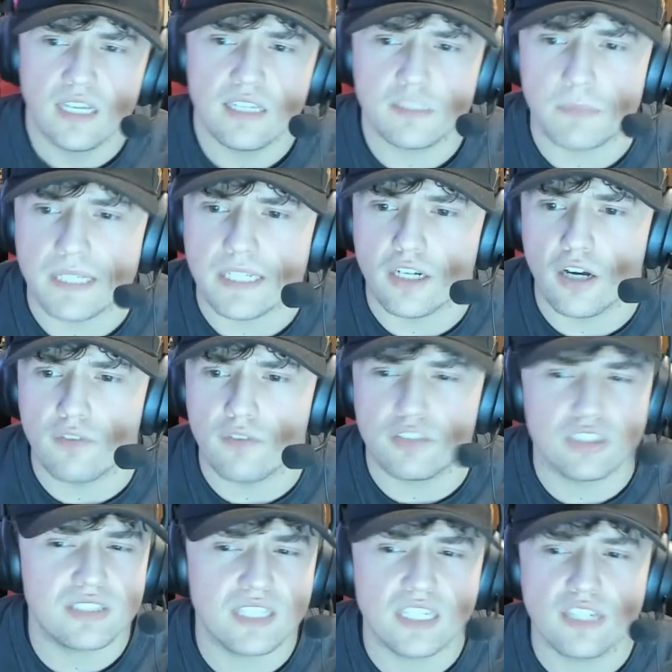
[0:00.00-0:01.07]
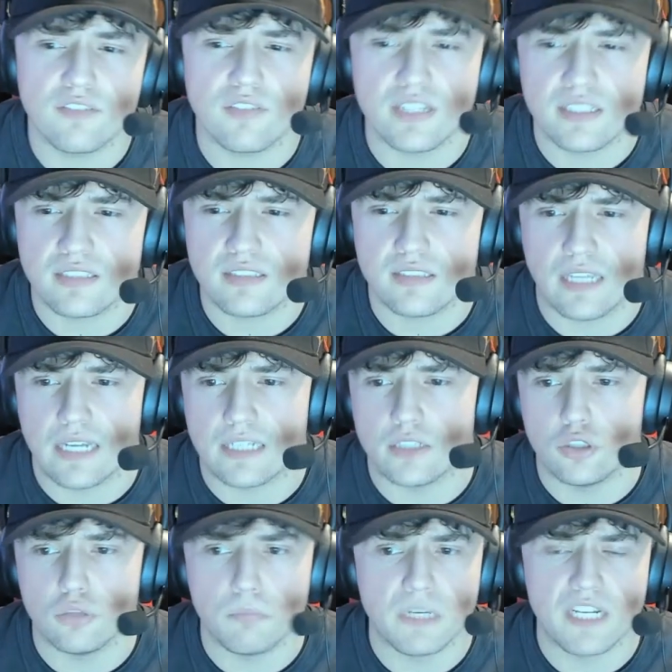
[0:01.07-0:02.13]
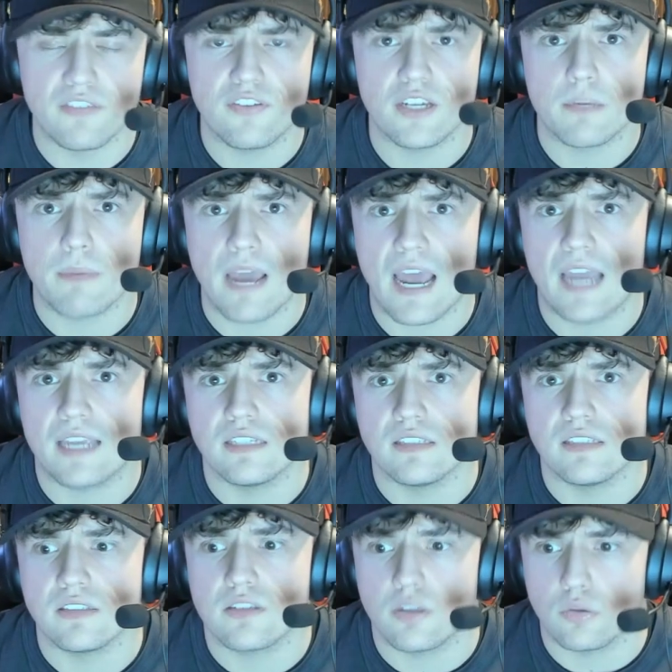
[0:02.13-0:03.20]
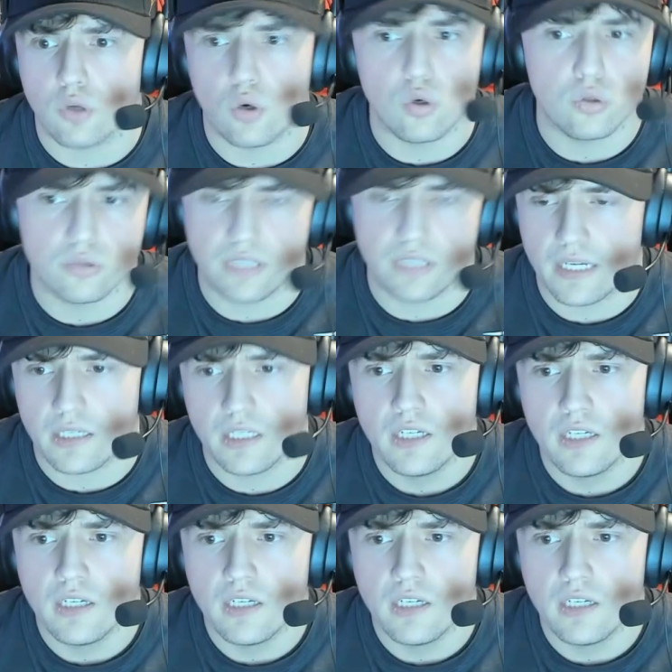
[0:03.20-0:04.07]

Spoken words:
Speaking of, just think of this like new minifig pack as those old like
______
» Exercise
Omit every picture, then repeat the remaining data exactly as it appears above.

» Solution
[0:00.00-0:01.07]
[0:01.07-0:02.13]
[0:02.13-0:03.20]
[0:03.20-0:04.07]

Spoken words:
Speaking of, just think of this like new minifig pack as those old like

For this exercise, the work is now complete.